### Exercise aim
Write the listing below out again exactly, dropping the images.

### Excerpted records
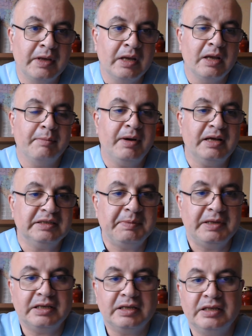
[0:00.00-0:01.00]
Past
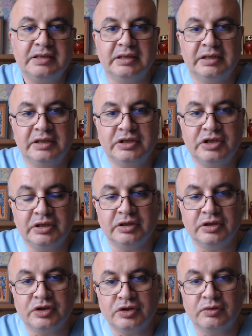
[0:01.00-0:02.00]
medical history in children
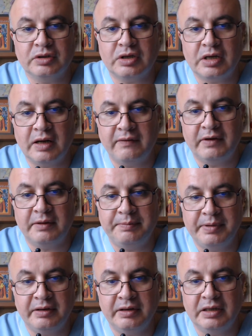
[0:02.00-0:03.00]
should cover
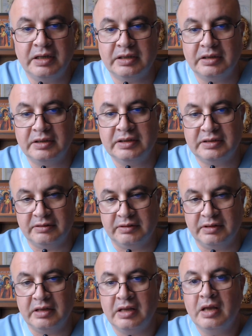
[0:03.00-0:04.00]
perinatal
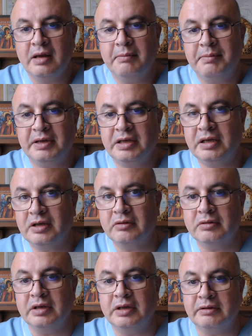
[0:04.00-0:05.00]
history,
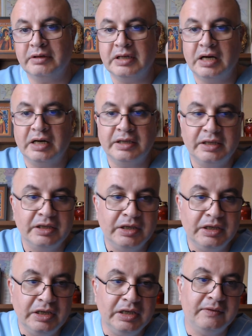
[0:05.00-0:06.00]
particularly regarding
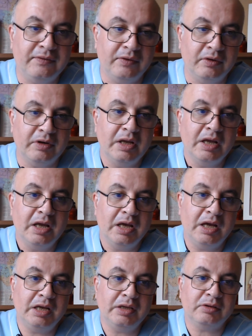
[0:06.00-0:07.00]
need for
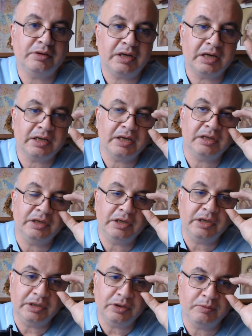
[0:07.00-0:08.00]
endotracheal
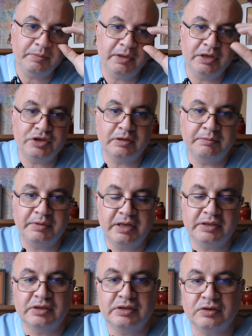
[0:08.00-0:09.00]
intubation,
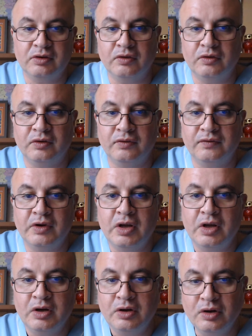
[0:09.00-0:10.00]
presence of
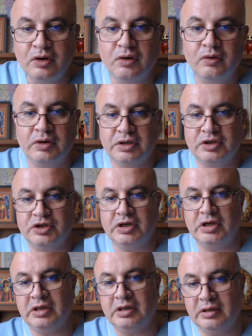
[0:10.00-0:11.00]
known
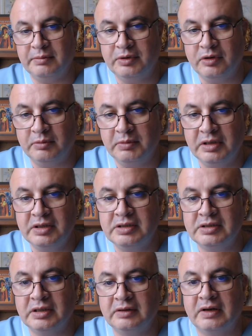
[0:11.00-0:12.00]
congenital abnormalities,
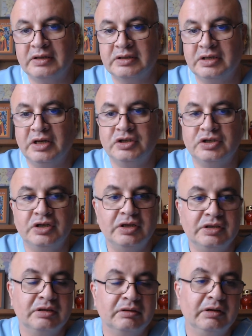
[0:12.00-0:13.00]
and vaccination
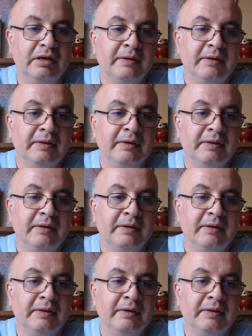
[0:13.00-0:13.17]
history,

### Answer
[0:00.00-0:01.00]
Past
[0:01.00-0:02.00]
medical history in children
[0:02.00-0:03.00]
should cover
[0:03.00-0:04.00]
perinatal
[0:04.00-0:05.00]
history,
[0:05.00-0:06.00]
particularly regarding
[0:06.00-0:07.00]
need for
[0:07.00-0:08.00]
endotracheal
[0:08.00-0:09.00]
intubation,
[0:09.00-0:10.00]
presence of
[0:10.00-0:11.00]
known
[0:11.00-0:12.00]
congenital abnormalities,
[0:12.00-0:13.00]
and vaccination
[0:13.00-0:13.17]
history,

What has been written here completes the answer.